Trying to lose weight may be an excellent way to improve your health and gain more self confidence, but that doesn’t mean that it won’t leave you feeling frustrated at times. Here’s a tip: If you’re trying to lose weight, drink more water. A recent study showed that drinking two 8-ounce glasses of water before breakfast, lunch and dinner may help you lose and maintain your weight. It has long been suggested that drinking water is good for weight loss, but few studies have been done to confirm this. Fortunately, this study confirms what nutritionists have longed believed.
Why Does Water Help with Weight Loss?
Drink more water, lose weight. It sounds simple, so how does it work? Water fills the stomach, so it makes you less likely to overeat and better able to control your portion sizes. Having this discipline is important when trying to lose weight, so be sure to drink water 20 minutes before your meals so that the water has time to fill you up. Additionally, drinking water prevents you from being thirsty and guzzling down high-carbonated beverages like soda and juice. If you can replace even one or two of these drinks with water each day, you’re cutting out hundreds of calories.
There is more to water than just filling up the belly. It is also believed to speed up weight loss, which is great news for dieters who want to optimize their fat loss efforts. Some studies suggest that water speeds up the rate that people burn calories. Although the number of calories burned is very small, the point is that you are burning more calories, not ingesting them. Adding water to a healthy diet and exercise regimen will enhance your weight loss efforts, and it’s the simplest thing you can do for yourself.
Adding Water to Your Diet
There are a few other things you can do to keep yourself hydrated and keep the pounds off, aside from drinking water before meals. The goal is to not just increase your intake of water but also replace it for high-calorie foods and drinks that you would normally eat.

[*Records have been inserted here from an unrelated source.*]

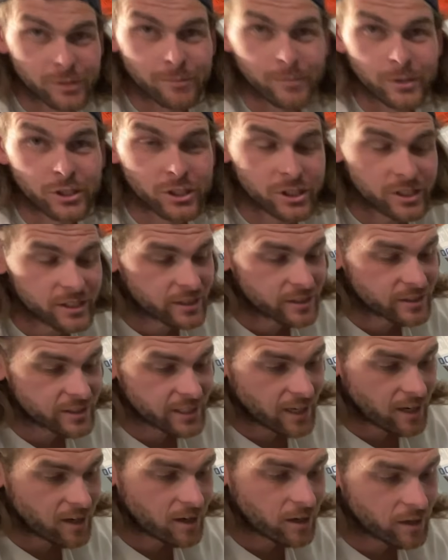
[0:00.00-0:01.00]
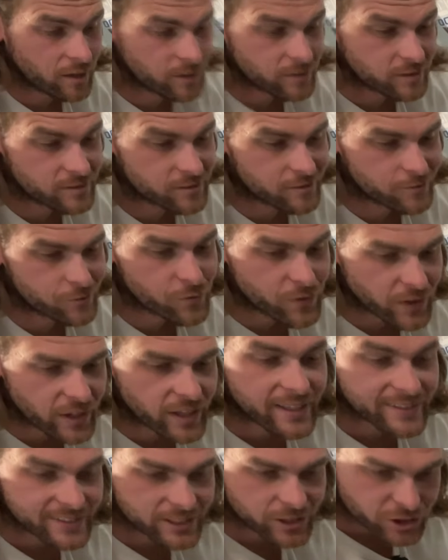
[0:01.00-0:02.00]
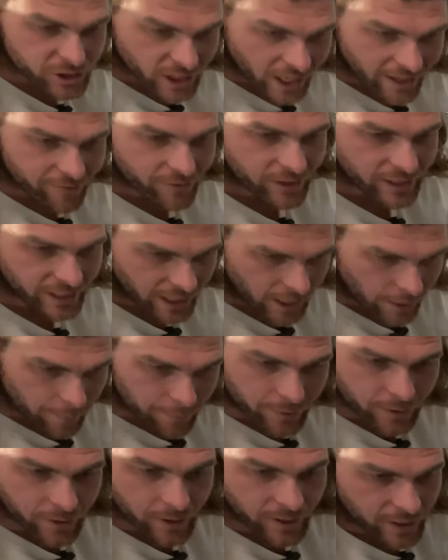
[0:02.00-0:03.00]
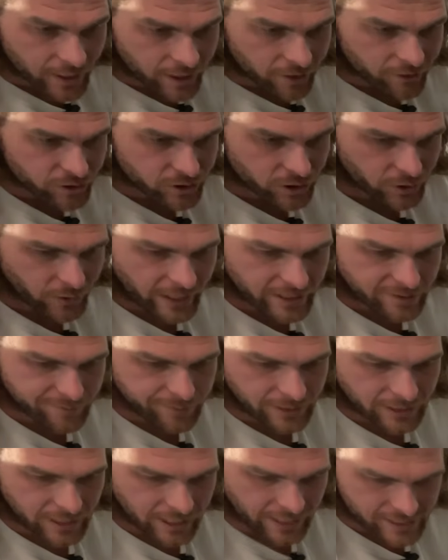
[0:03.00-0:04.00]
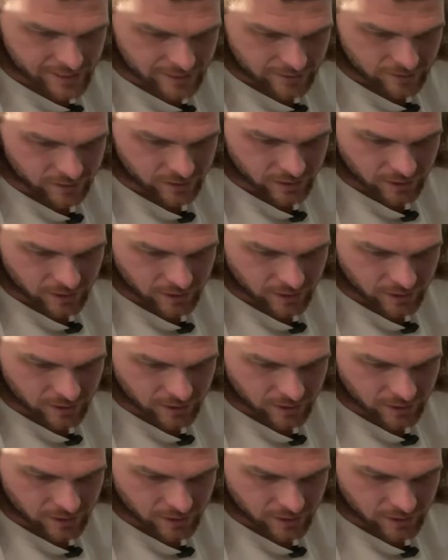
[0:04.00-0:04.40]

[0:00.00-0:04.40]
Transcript: bushings feel like they're softening up, so that's been nice.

To prevent your body from feeling thirsty or hungry enough that it makes you want to binge on snacks, drink water every two hours. This keeps the body replenished and gets rid of excess water weight. If you don’t find water satisfying, add flavor by placing a slice of lemon, lime or cucumbers into your drink. Sparkling water, mineral waters and teas are other acceptable drinks that are low in calories, satisfying and hydrating.
Also choose foods that contain a lot of water, as these meals will help fill you up without the calories. For instance, watermelon is 92 percent water and 6 percent sugar. Strawberries, grapefruit and cantaloupe are other good picks. Hot and cold soups make good meals, just be sure to aim for homemade soups that are made with water instead of high sodium broths.

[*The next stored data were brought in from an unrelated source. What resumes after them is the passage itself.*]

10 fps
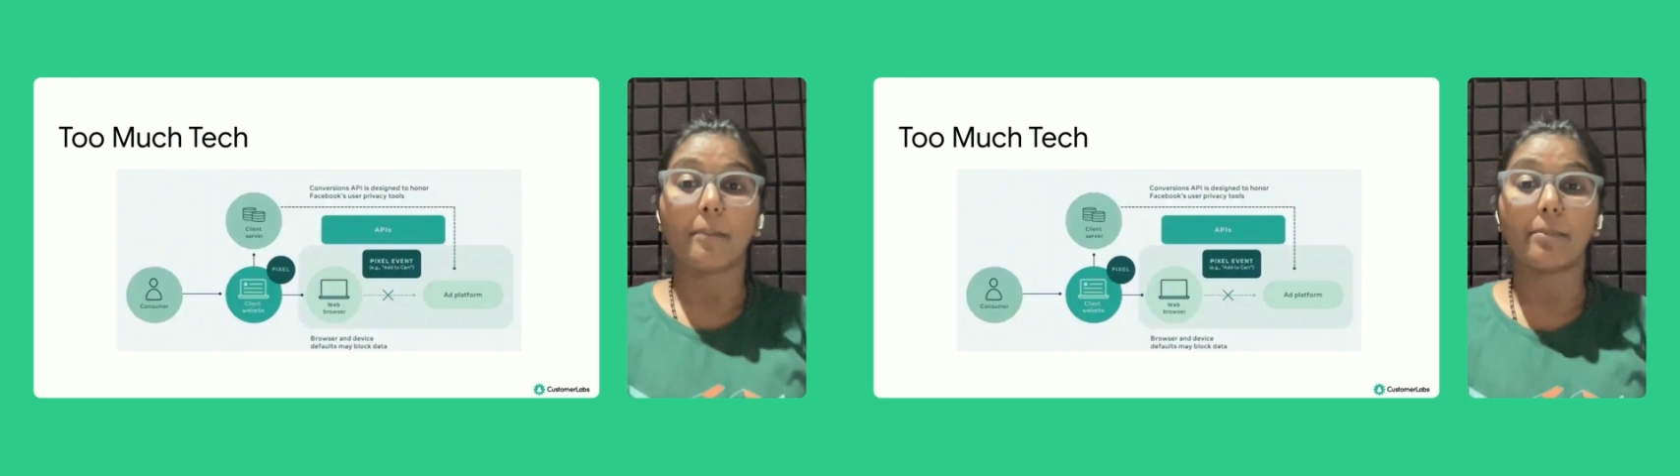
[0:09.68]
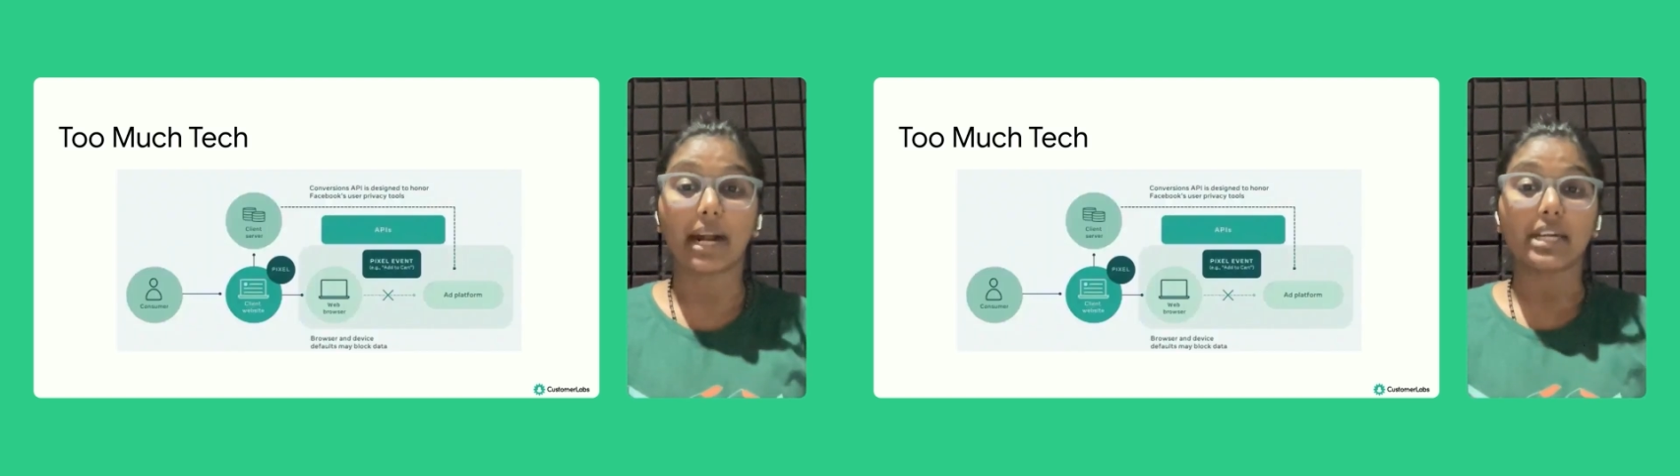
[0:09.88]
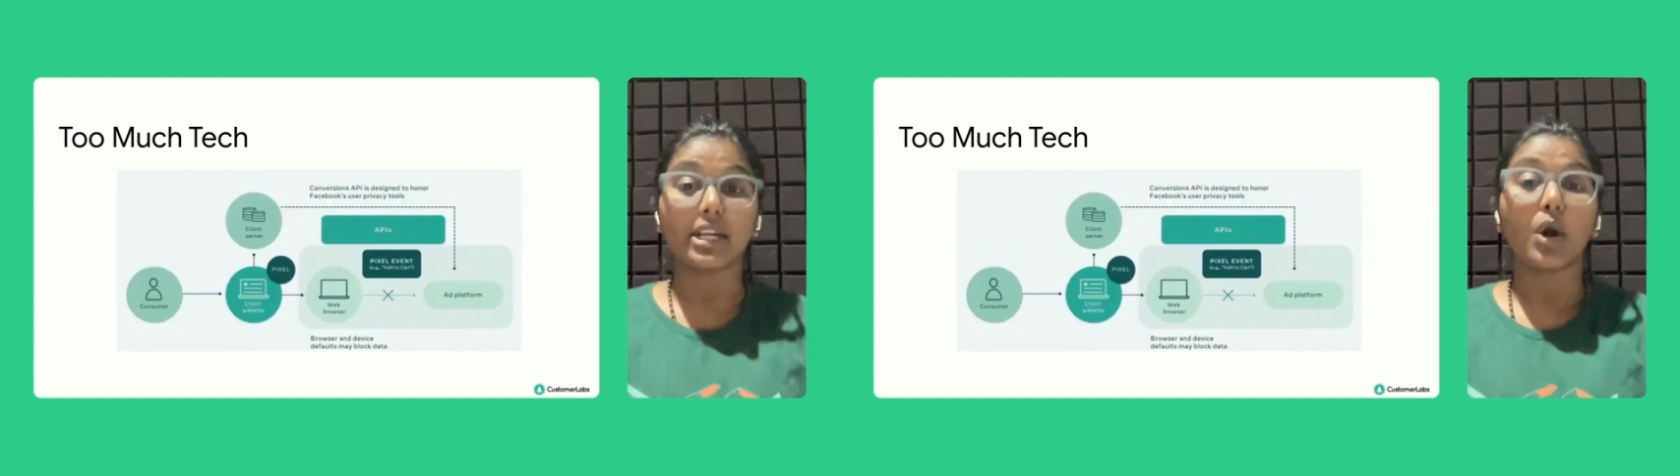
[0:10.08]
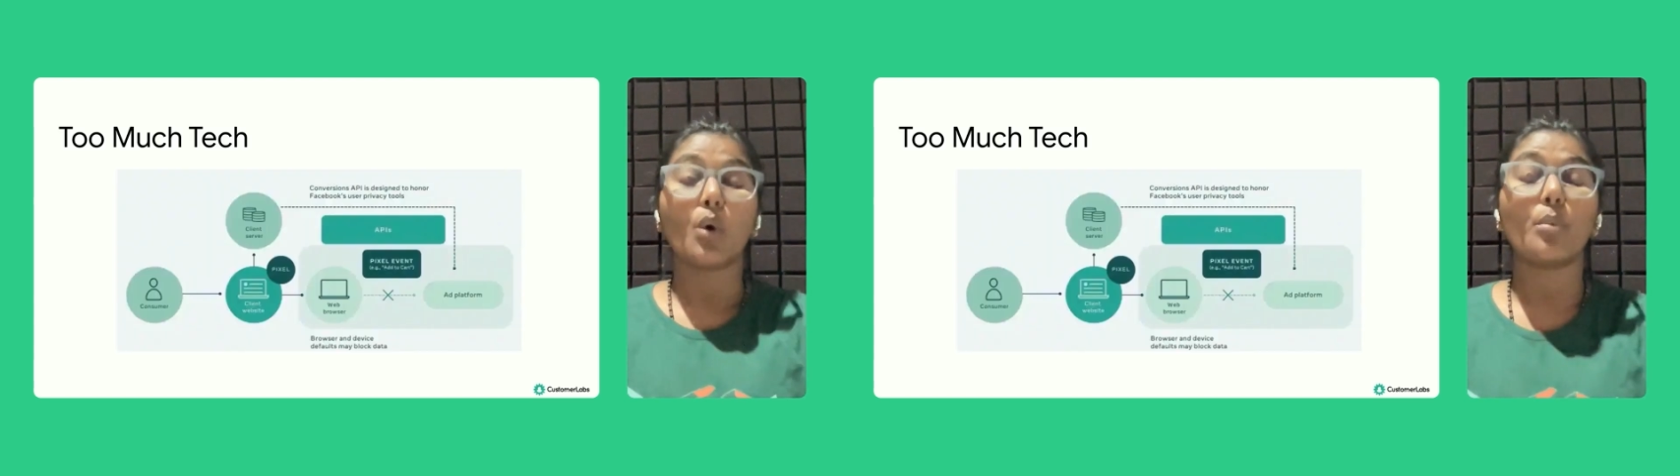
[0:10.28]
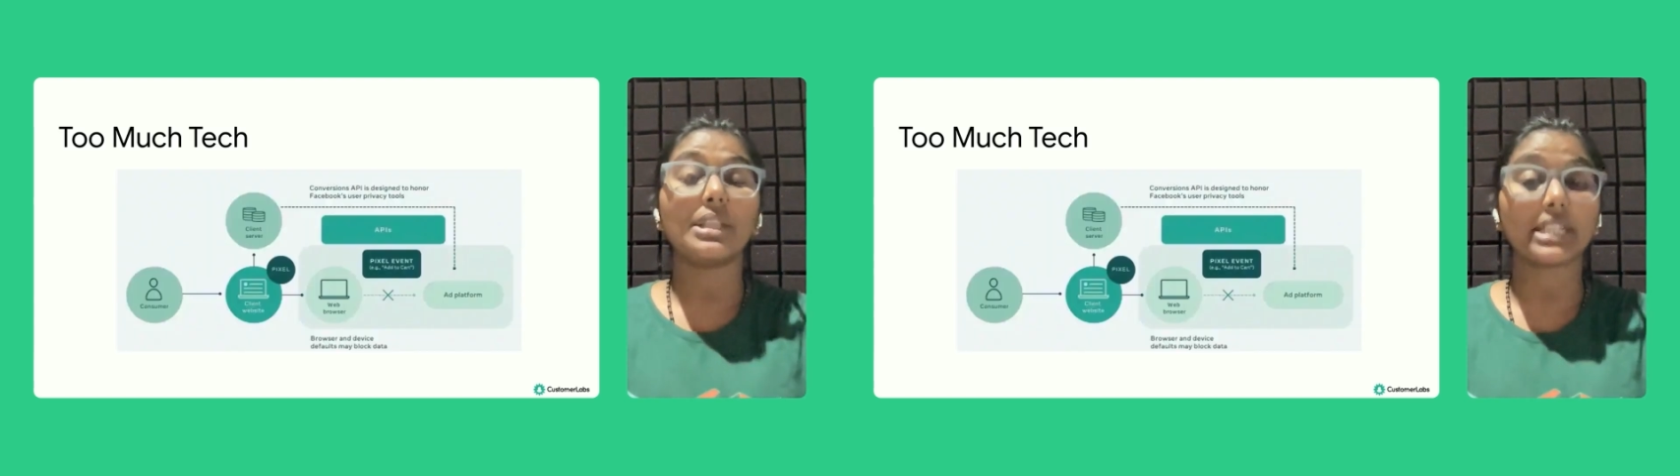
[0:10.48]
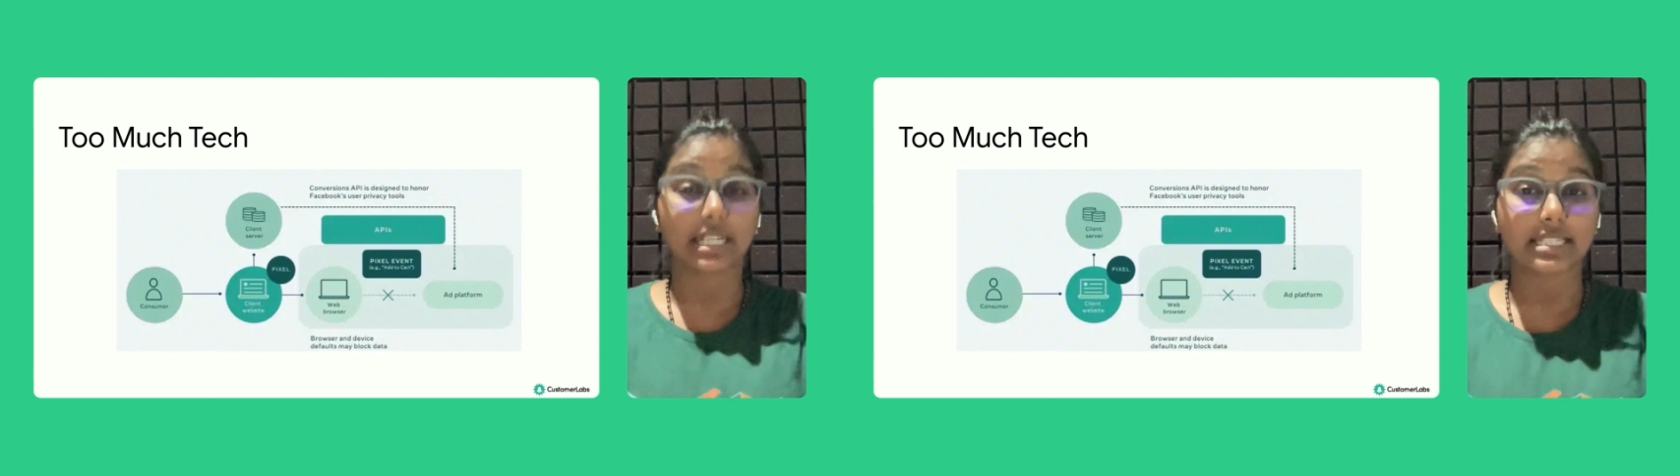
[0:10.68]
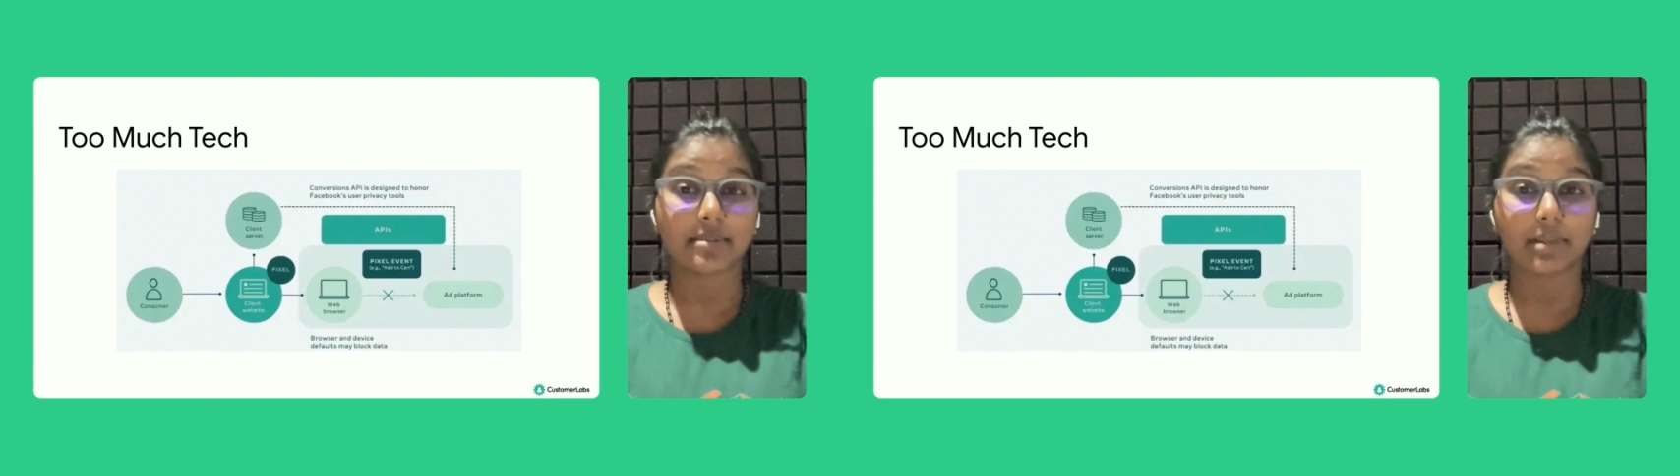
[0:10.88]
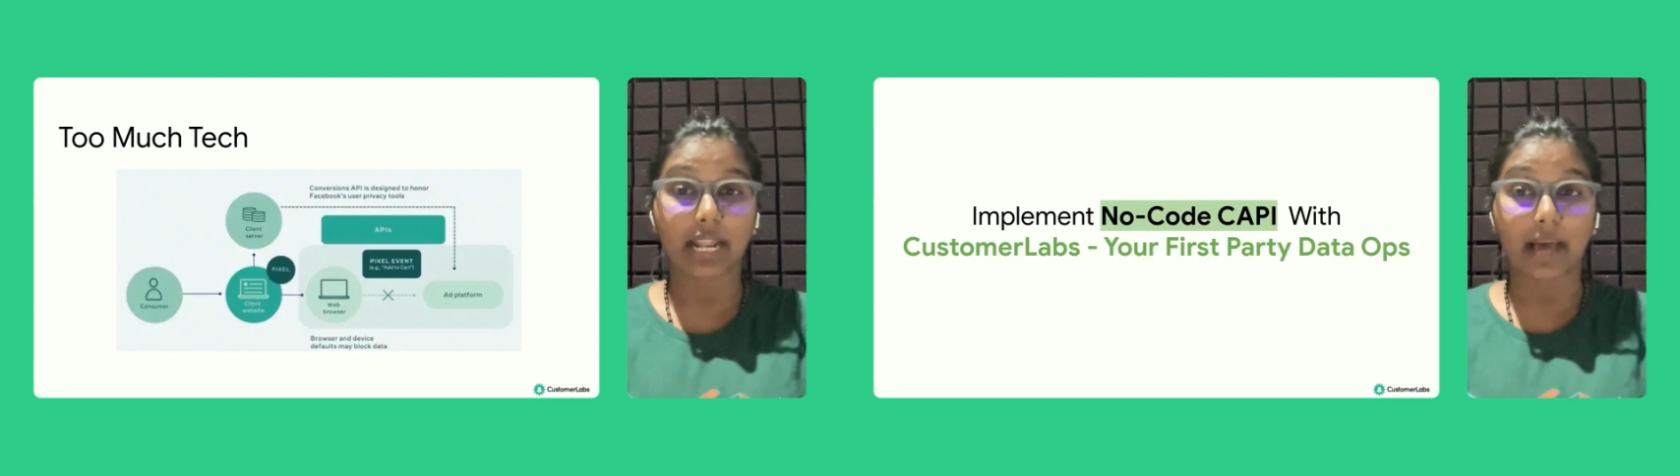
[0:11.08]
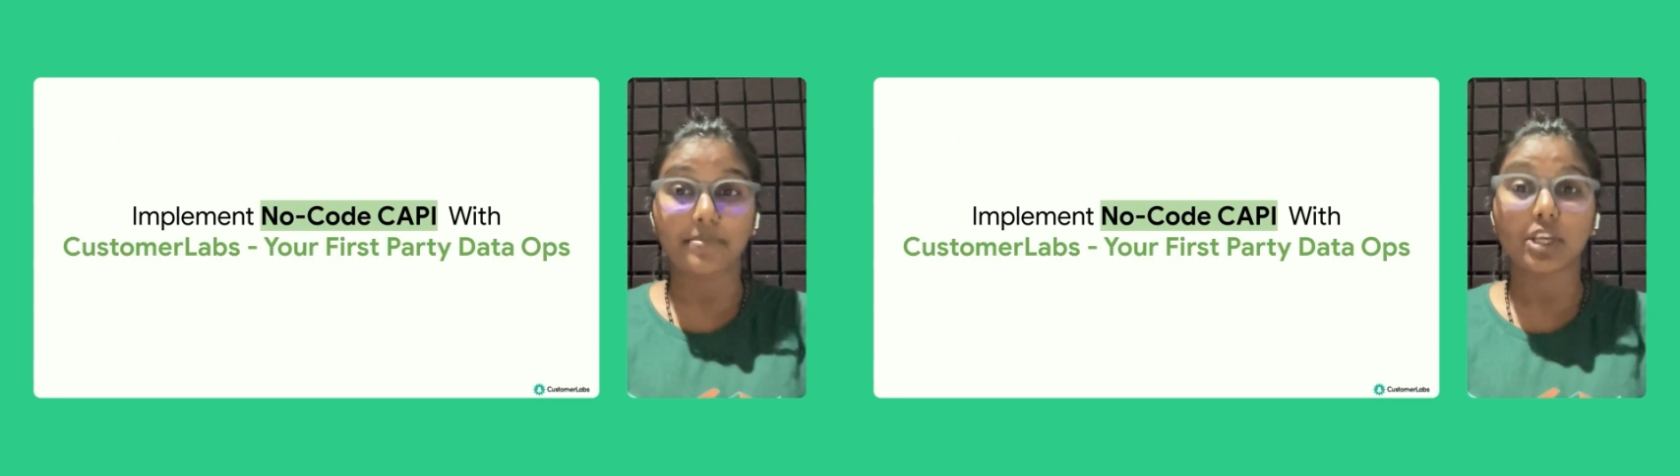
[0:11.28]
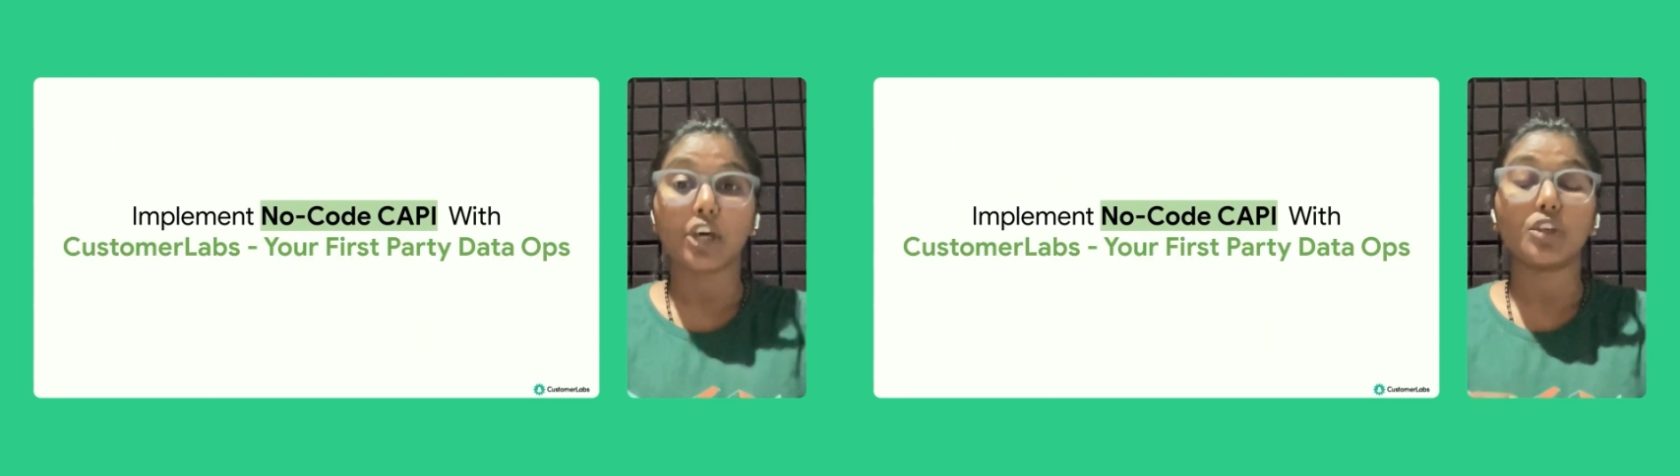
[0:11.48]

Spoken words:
But with Customer Labs,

Additional Benefits to Staying Hydrated
It’s great to know that drinking water keeps the body healthy overall. Water helps the body get rid of waste material and boosts the immune system. Water also prevents the symptoms of dehydration such as feeling sluggish, fatigued or dizzy. When your body feels good, you’re better able to tackle workouts to the best of your ability. Sore muscles will also be relieved by drinking water, so it’s important to stay hydrated before, during and after the workout. This allows the body to efficiently transport oxygen to the muscles so that they are more active during exercise.
How Much Water Should I Drink Daily?
There is no single formula that fits everyone, but on average, you should be drinking eight 8-ounce glasses of water daily. The “8×8” rule is easy to remember, and although it’s not a number that has been supported by evidence, it follows closely with the recommendations from the Institute of Medicine.